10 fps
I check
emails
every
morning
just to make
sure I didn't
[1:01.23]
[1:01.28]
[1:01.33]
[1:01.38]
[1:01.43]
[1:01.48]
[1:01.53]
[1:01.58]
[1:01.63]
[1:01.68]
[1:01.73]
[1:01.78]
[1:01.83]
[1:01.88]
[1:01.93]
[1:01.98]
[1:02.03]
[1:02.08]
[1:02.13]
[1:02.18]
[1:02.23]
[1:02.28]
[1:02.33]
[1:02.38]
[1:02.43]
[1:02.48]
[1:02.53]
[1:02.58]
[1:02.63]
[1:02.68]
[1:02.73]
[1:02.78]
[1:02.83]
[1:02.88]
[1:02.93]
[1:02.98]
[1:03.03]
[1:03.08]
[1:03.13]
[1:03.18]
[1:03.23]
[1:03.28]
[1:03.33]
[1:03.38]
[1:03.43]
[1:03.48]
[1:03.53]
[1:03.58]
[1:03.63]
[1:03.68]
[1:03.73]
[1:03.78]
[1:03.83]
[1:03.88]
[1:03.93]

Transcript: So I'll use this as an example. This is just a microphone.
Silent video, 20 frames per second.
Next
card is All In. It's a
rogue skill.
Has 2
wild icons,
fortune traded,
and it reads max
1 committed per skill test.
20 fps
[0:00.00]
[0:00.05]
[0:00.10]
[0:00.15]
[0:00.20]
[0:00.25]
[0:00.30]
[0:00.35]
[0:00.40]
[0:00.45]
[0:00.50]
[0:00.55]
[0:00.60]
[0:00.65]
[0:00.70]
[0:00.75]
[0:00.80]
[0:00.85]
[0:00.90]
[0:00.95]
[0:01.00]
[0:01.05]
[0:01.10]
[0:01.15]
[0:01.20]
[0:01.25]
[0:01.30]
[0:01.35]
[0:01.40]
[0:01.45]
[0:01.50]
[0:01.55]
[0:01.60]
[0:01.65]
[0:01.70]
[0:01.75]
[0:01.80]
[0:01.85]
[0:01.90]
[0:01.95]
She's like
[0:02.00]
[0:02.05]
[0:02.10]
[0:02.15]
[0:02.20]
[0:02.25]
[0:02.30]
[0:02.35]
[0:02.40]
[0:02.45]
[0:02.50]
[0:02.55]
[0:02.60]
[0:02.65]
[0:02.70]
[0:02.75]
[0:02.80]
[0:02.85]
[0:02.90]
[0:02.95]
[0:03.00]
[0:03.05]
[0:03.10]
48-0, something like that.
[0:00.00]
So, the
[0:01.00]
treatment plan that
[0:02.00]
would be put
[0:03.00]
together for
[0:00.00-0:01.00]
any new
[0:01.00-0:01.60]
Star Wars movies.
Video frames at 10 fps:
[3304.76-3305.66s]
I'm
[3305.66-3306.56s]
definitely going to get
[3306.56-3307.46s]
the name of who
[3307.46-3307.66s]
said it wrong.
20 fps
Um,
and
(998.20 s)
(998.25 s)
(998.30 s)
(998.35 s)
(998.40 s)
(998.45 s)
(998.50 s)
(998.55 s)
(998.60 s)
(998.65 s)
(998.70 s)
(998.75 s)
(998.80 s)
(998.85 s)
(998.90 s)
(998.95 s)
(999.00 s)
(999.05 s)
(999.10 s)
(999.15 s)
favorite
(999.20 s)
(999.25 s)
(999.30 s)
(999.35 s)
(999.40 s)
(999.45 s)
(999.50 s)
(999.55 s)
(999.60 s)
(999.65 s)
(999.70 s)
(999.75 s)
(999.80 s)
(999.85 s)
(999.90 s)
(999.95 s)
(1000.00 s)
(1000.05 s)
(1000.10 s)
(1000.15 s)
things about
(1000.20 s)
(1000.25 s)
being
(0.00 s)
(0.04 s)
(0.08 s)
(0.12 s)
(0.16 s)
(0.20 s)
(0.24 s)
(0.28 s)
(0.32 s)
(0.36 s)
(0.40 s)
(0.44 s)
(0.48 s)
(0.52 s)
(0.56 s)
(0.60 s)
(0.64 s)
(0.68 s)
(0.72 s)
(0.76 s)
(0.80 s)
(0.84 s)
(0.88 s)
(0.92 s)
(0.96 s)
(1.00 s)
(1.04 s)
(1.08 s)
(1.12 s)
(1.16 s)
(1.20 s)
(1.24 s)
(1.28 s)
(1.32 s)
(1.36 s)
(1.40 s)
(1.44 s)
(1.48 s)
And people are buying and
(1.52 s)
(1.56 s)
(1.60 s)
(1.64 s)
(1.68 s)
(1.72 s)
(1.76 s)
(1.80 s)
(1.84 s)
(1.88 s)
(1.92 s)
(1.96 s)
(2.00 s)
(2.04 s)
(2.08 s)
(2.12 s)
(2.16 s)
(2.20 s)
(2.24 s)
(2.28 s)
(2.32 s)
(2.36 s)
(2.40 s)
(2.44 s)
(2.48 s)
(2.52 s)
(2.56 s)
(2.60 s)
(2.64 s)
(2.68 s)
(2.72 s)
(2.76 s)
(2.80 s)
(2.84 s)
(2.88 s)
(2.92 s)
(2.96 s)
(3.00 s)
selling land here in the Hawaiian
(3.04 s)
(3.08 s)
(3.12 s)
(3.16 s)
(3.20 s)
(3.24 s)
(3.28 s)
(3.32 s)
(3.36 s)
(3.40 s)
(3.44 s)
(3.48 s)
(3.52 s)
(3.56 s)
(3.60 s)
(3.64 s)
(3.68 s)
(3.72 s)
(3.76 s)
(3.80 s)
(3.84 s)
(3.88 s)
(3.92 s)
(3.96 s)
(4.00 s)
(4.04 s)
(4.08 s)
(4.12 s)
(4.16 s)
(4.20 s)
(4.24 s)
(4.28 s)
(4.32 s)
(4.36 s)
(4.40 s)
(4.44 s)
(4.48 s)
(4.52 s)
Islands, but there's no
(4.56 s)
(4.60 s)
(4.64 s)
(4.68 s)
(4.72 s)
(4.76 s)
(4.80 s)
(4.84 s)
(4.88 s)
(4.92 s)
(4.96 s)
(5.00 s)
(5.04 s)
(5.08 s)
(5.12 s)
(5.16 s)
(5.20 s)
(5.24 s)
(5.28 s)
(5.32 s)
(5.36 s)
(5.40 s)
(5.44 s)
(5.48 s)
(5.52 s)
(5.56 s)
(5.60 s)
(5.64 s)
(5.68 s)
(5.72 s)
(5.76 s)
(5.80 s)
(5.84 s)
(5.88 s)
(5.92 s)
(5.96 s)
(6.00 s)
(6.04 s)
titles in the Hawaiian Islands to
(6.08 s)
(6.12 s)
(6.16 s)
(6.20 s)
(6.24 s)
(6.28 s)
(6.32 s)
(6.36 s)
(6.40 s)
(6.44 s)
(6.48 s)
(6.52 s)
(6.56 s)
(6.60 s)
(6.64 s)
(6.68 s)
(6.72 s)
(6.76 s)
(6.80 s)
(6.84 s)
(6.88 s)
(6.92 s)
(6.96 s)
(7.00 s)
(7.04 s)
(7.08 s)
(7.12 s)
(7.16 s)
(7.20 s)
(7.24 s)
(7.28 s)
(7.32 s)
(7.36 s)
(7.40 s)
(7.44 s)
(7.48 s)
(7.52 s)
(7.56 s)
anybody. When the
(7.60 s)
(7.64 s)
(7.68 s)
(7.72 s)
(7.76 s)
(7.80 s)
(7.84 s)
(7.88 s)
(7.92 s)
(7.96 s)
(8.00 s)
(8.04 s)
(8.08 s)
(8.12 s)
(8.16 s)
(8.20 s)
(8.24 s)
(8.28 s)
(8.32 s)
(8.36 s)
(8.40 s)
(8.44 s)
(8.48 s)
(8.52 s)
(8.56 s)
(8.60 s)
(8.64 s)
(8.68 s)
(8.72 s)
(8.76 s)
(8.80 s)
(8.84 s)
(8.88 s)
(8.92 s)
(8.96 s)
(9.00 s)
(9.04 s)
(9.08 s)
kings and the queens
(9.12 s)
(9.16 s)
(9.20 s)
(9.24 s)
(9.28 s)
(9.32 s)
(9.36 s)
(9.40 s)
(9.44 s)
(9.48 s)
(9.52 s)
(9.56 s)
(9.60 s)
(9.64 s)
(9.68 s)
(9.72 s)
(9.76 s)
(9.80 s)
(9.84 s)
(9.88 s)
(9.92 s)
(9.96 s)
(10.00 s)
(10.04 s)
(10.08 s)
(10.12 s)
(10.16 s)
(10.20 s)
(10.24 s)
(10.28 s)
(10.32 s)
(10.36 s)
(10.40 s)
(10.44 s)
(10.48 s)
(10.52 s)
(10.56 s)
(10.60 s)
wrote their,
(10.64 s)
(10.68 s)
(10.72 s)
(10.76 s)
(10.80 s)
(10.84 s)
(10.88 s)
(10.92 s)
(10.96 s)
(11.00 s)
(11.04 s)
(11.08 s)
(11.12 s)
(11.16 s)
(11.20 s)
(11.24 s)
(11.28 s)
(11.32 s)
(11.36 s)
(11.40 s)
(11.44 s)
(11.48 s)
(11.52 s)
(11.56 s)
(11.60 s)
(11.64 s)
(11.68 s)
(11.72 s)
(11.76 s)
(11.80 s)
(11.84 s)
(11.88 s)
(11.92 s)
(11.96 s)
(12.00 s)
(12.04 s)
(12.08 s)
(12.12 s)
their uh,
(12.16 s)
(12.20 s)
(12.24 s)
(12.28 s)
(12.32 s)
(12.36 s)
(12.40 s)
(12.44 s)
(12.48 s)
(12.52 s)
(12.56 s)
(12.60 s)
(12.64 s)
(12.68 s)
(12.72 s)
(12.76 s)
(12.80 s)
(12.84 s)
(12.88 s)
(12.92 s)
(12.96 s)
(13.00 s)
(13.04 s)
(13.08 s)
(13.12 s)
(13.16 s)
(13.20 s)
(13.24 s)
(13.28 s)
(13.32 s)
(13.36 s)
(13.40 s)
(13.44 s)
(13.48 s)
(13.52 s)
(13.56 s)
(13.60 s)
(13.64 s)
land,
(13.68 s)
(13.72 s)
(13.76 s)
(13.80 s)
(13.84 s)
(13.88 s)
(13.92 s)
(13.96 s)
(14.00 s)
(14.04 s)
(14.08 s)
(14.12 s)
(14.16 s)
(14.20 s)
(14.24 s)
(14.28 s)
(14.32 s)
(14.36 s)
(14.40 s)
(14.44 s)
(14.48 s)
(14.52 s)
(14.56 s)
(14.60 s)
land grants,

-----

**WHAT IS NEEDED:**
Return, unchanged, the run of lines above that opens with the line containing "Silent video, 20 frames per second." and closes with the line containing "Video frames at". Include both.

**SOLUTION:**
Silent video, 20 frames per second.
Next
card is All In. It's a
rogue skill.
Has 2
wild icons,
fortune traded,
and it reads max
1 committed per skill test.
20 fps
[0:00.00]
[0:00.05]
[0:00.10]
[0:00.15]
[0:00.20]
[0:00.25]
[0:00.30]
[0:00.35]
[0:00.40]
[0:00.45]
[0:00.50]
[0:00.55]
[0:00.60]
[0:00.65]
[0:00.70]
[0:00.75]
[0:00.80]
[0:00.85]
[0:00.90]
[0:00.95]
[0:01.00]
[0:01.05]
[0:01.10]
[0:01.15]
[0:01.20]
[0:01.25]
[0:01.30]
[0:01.35]
[0:01.40]
[0:01.45]
[0:01.50]
[0:01.55]
[0:01.60]
[0:01.65]
[0:01.70]
[0:01.75]
[0:01.80]
[0:01.85]
[0:01.90]
[0:01.95]
She's like
[0:02.00]
[0:02.05]
[0:02.10]
[0:02.15]
[0:02.20]
[0:02.25]
[0:02.30]
[0:02.35]
[0:02.40]
[0:02.45]
[0:02.50]
[0:02.55]
[0:02.60]
[0:02.65]
[0:02.70]
[0:02.75]
[0:02.80]
[0:02.85]
[0:02.90]
[0:02.95]
[0:03.00]
[0:03.05]
[0:03.10]
48-0, something like that.
[0:00.00]
So, the
[0:01.00]
treatment plan that
[0:02.00]
would be put
[0:03.00]
together for
[0:00.00-0:01.00]
any new
[0:01.00-0:01.60]
Star Wars movies.
Video frames at 10 fps:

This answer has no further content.